- _PROMPT_
Transcribe each entry exactly, without pictures.

- _DATA SUPPLIED_

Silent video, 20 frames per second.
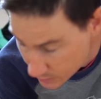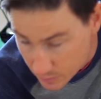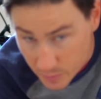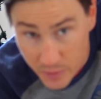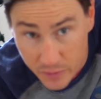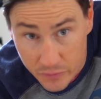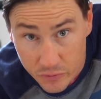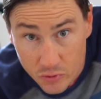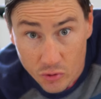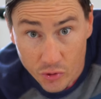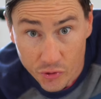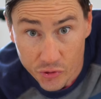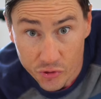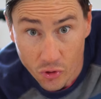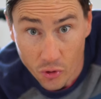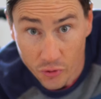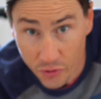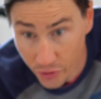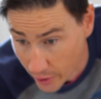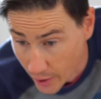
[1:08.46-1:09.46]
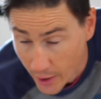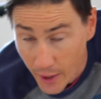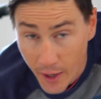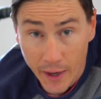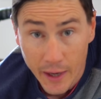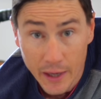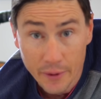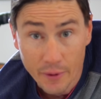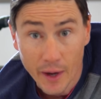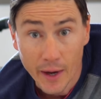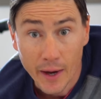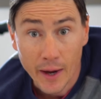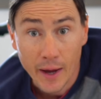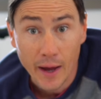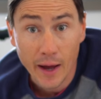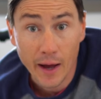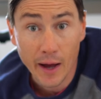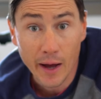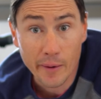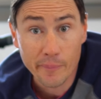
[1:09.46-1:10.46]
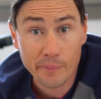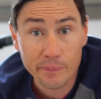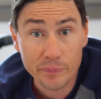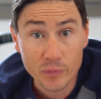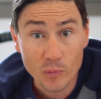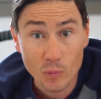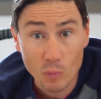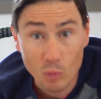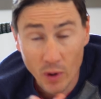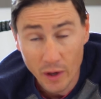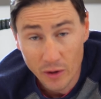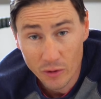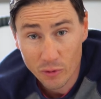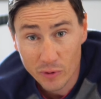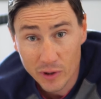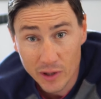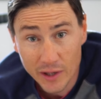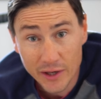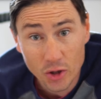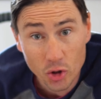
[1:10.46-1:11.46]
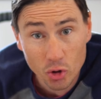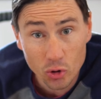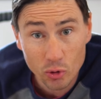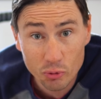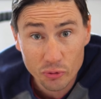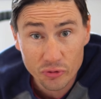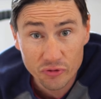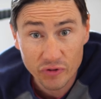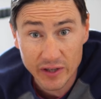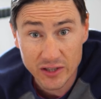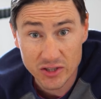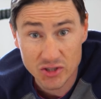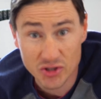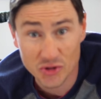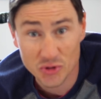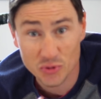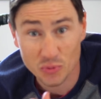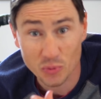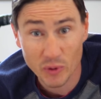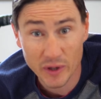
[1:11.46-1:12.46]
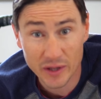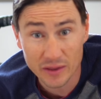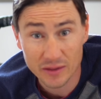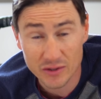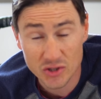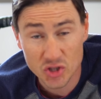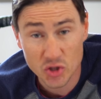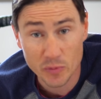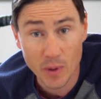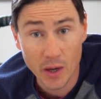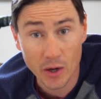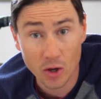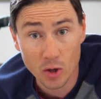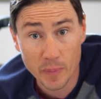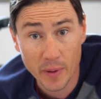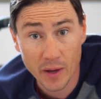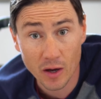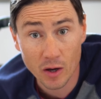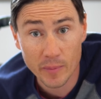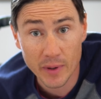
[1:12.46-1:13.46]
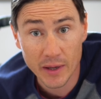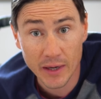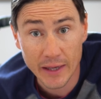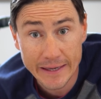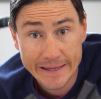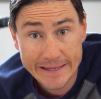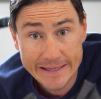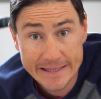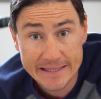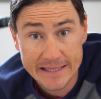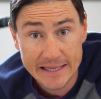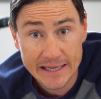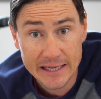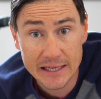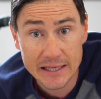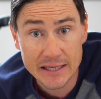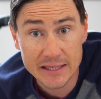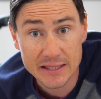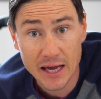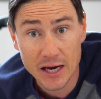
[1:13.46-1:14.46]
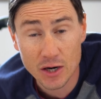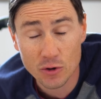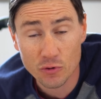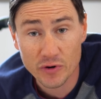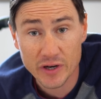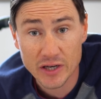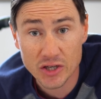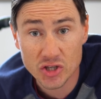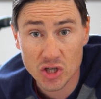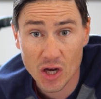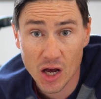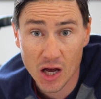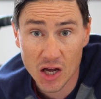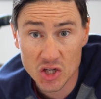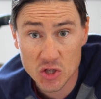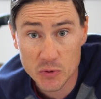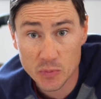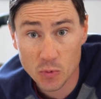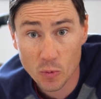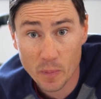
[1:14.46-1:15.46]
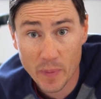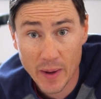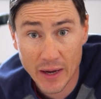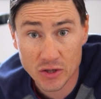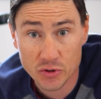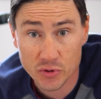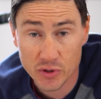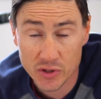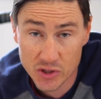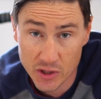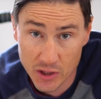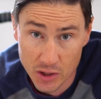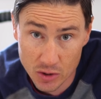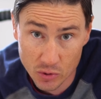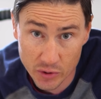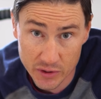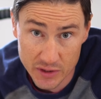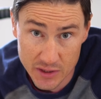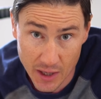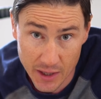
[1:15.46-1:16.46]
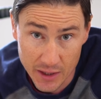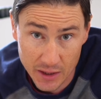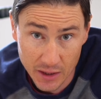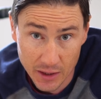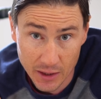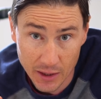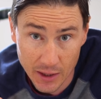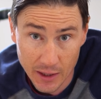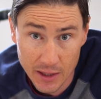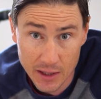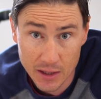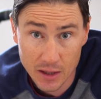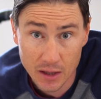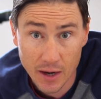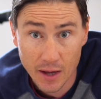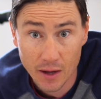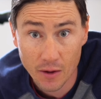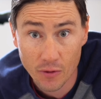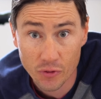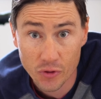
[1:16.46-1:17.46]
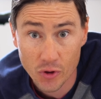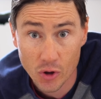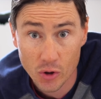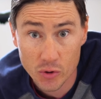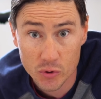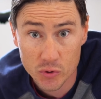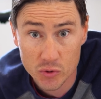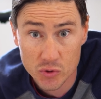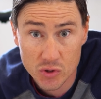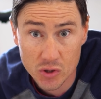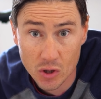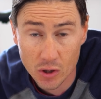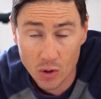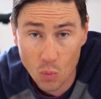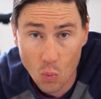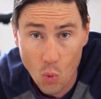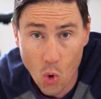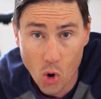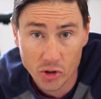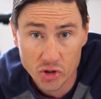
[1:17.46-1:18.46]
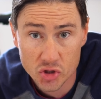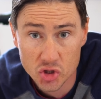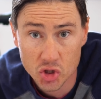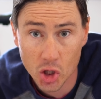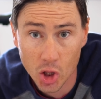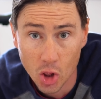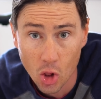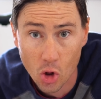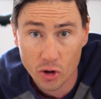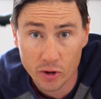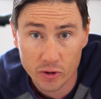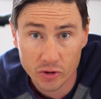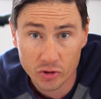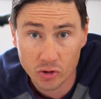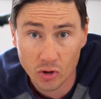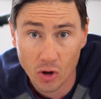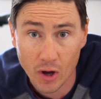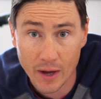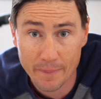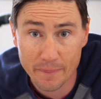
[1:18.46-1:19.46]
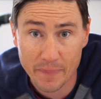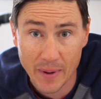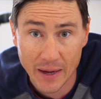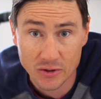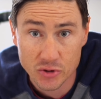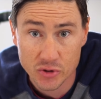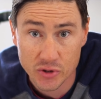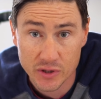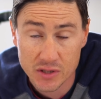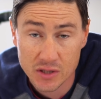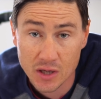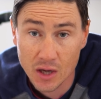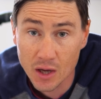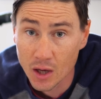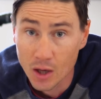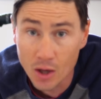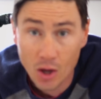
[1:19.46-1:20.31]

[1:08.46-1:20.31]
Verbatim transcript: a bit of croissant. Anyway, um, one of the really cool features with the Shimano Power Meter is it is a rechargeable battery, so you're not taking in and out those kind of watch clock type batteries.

- _RESPONSE BOX_
Silent video, 20 frames per second.
[1:08.46-1:09.46]
[1:09.46-1:10.46]
[1:10.46-1:11.46]
[1:11.46-1:12.46]
[1:12.46-1:13.46]
[1:13.46-1:14.46]
[1:14.46-1:15.46]
[1:15.46-1:16.46]
[1:16.46-1:17.46]
[1:17.46-1:18.46]
[1:18.46-1:19.46]
[1:19.46-1:20.31]

[1:08.46-1:20.31]
Verbatim transcript: a bit of croissant. Anyway, um, one of the really cool features with the Shimano Power Meter is it is a rechargeable battery, so you're not taking in and out those kind of watch clock type batteries.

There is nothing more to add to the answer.